● **Data for this task**

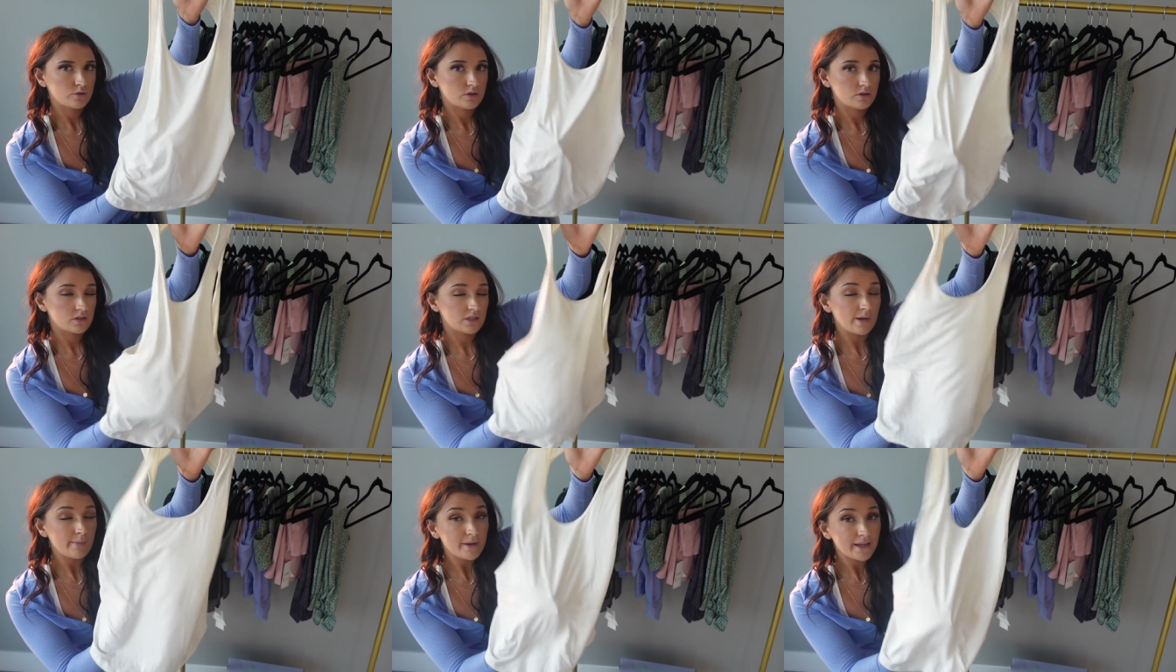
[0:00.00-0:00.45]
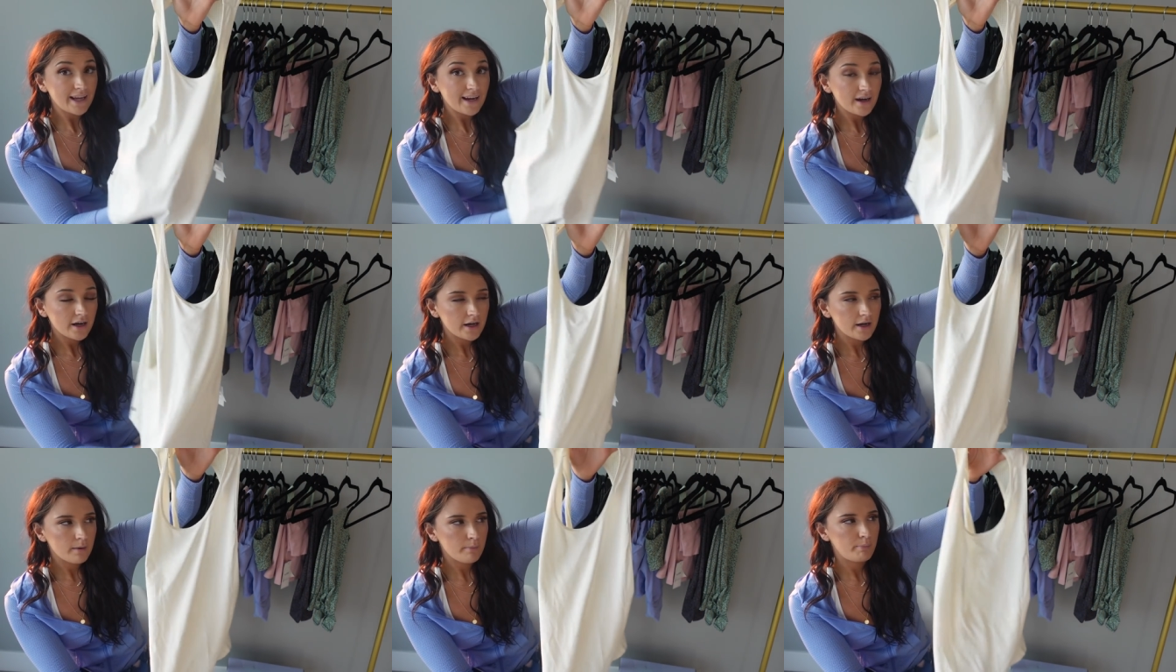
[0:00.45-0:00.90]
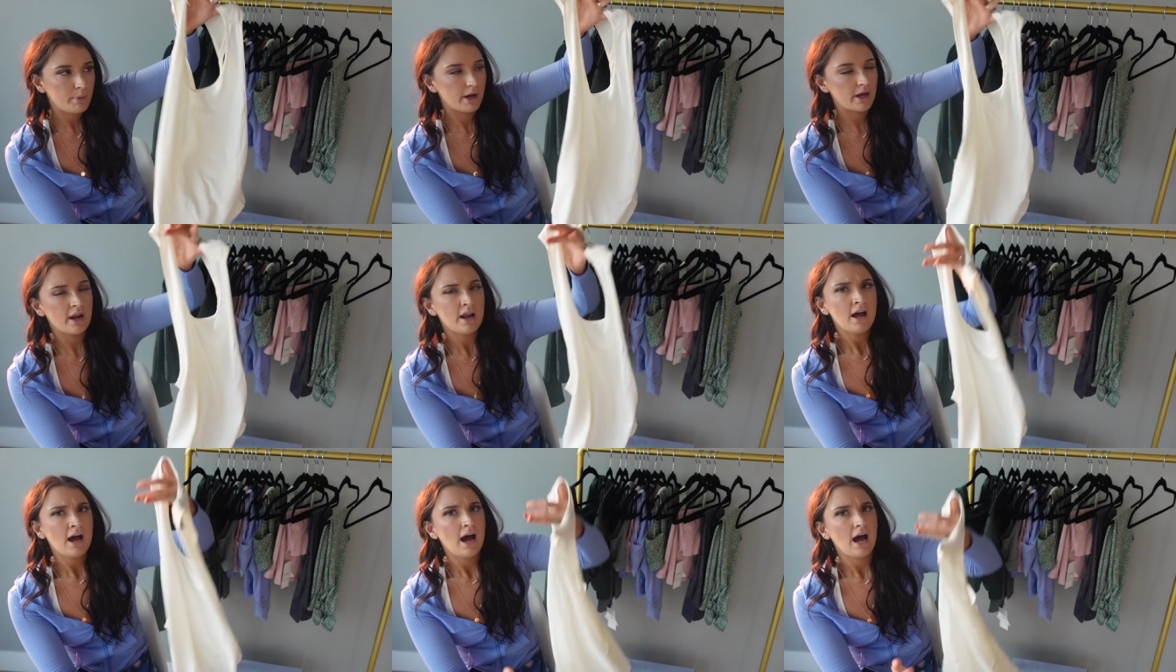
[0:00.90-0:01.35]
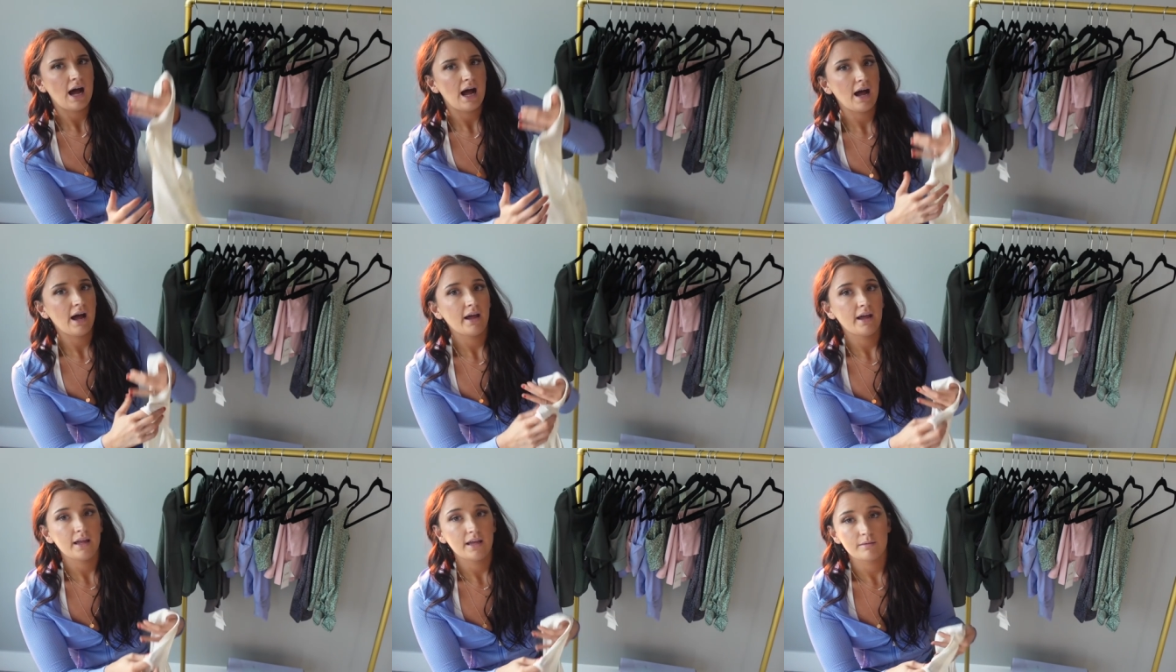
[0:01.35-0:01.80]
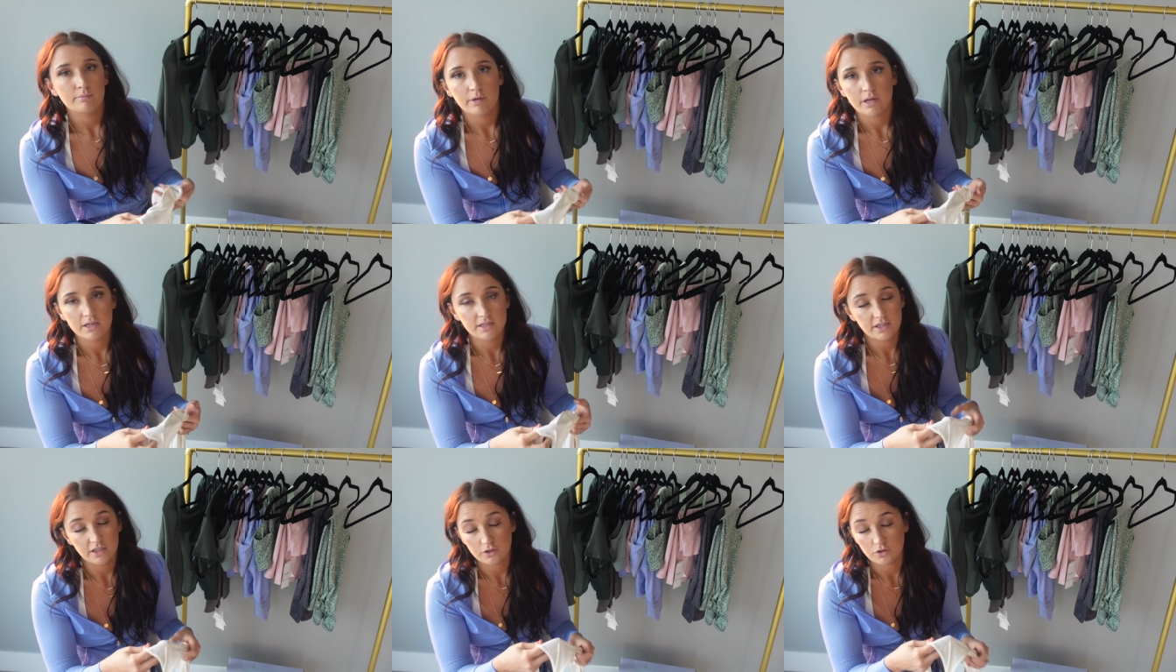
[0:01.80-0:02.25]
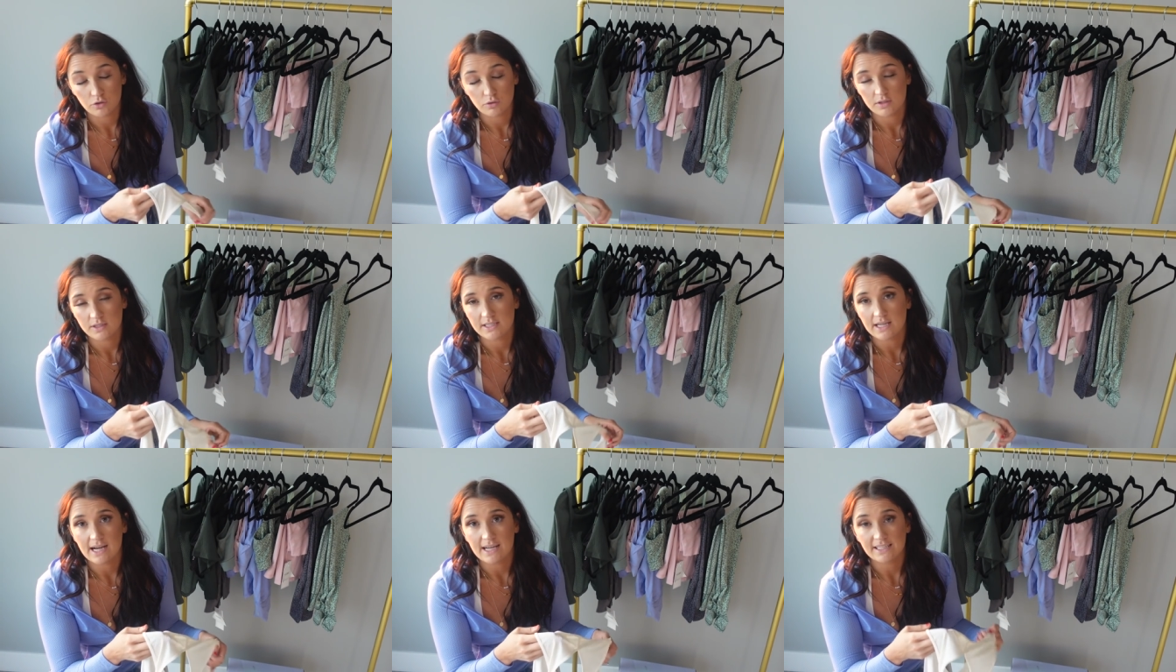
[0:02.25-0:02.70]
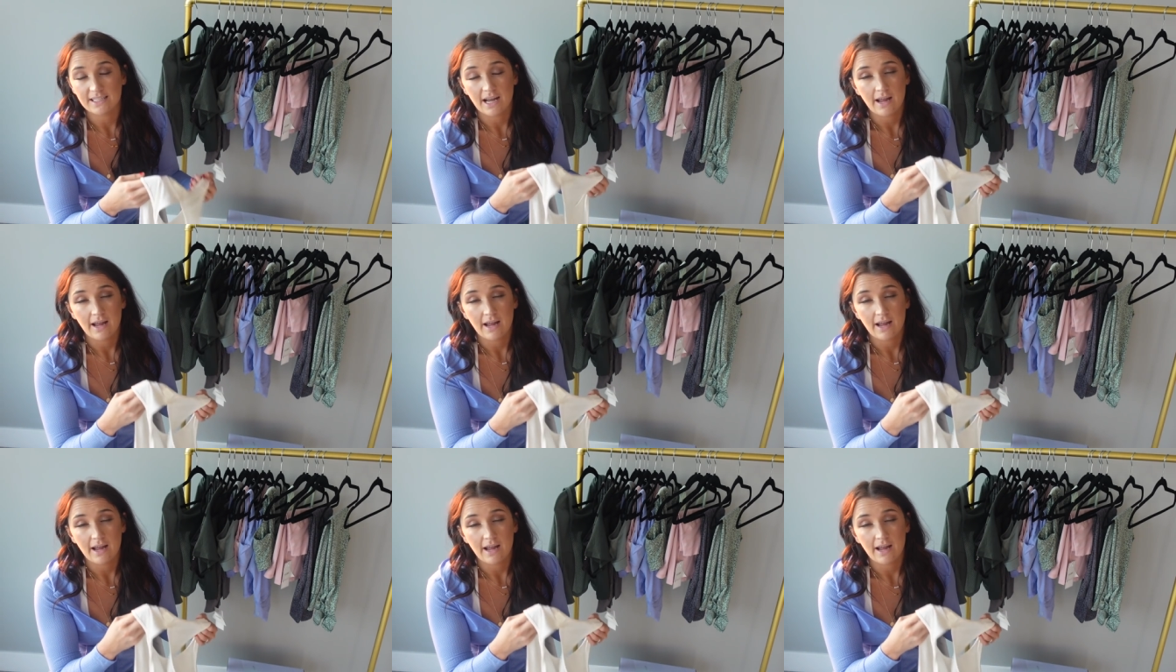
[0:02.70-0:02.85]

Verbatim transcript: stomach area, but I am gonna stick true to size.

● **Directions**
Skip every picture and transcribe the data above exactly.

● **Reply to the task**
[0:00.00-0:00.45]
[0:00.45-0:00.90]
[0:00.90-0:01.35]
[0:01.35-0:01.80]
[0:01.80-0:02.25]
[0:02.25-0:02.70]
[0:02.70-0:02.85]

Verbatim transcript: stomach area, but I am gonna stick true to size.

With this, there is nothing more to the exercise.